| Work task |
The entries below need to be written out exactly, with no pictures included.
Data for this task Start Marker
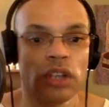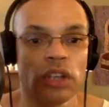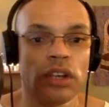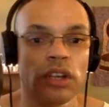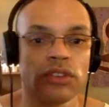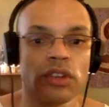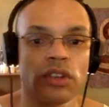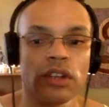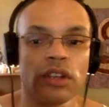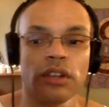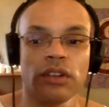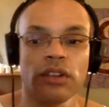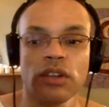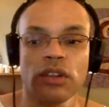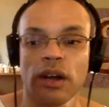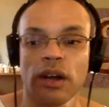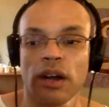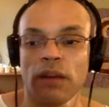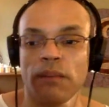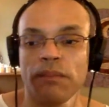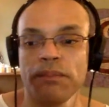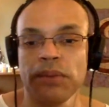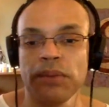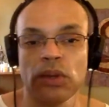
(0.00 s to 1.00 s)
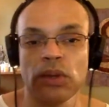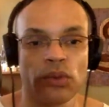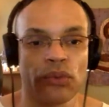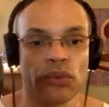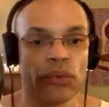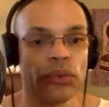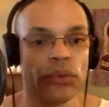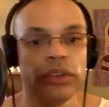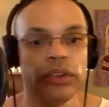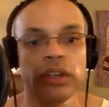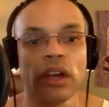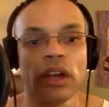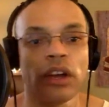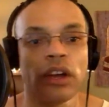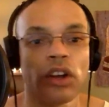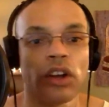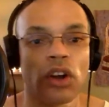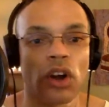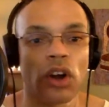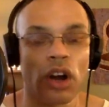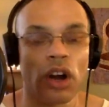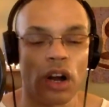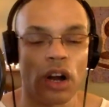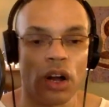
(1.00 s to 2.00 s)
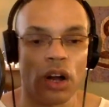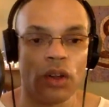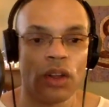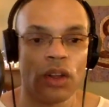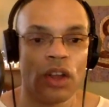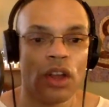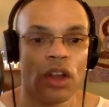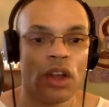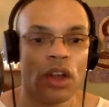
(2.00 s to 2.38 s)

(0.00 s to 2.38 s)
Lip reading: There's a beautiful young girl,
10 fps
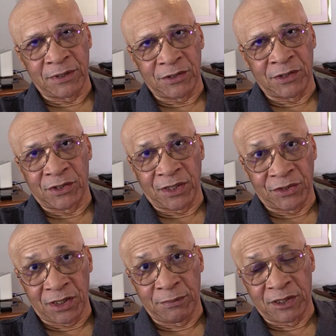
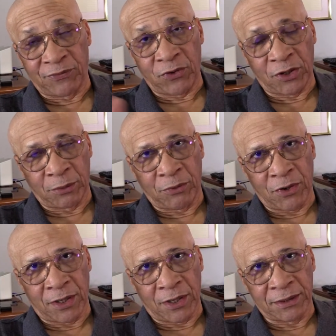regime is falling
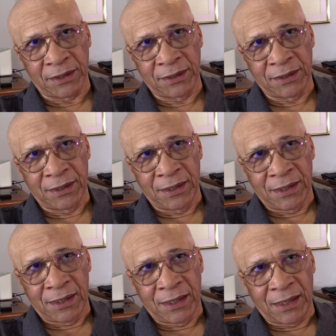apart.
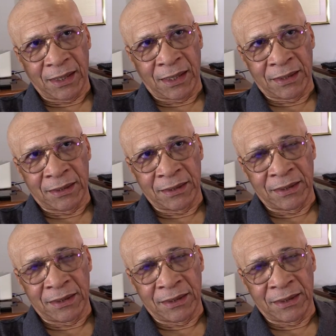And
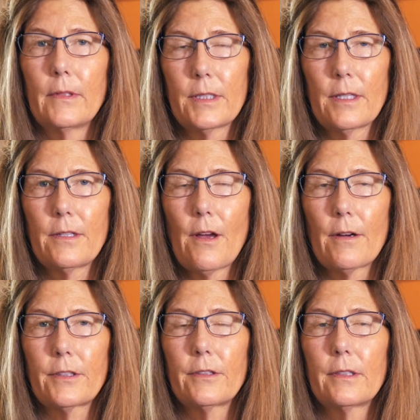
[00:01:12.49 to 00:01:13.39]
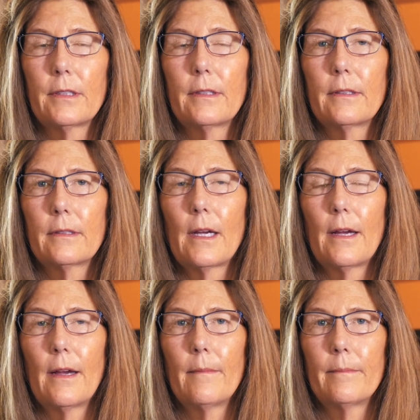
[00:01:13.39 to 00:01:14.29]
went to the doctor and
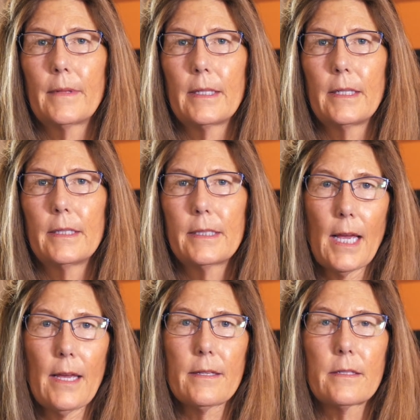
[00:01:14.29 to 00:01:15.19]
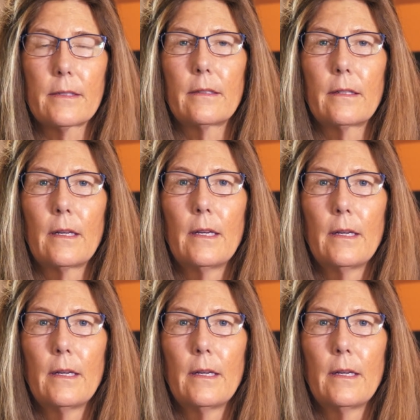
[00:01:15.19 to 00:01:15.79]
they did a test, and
Data for this task End Marker
| Written solution |
(0.00 s to 1.00 s)
(1.00 s to 2.00 s)
(2.00 s to 2.38 s)

(0.00 s to 2.38 s)
Lip reading: There's a beautiful young girl,
10 fps
regime is falling
apart.
And
[00:01:12.49 to 00:01:13.39]
[00:01:13.39 to 00:01:14.29]
went to the doctor and
[00:01:14.29 to 00:01:15.19]
[00:01:15.19 to 00:01:15.79]
they did a test, and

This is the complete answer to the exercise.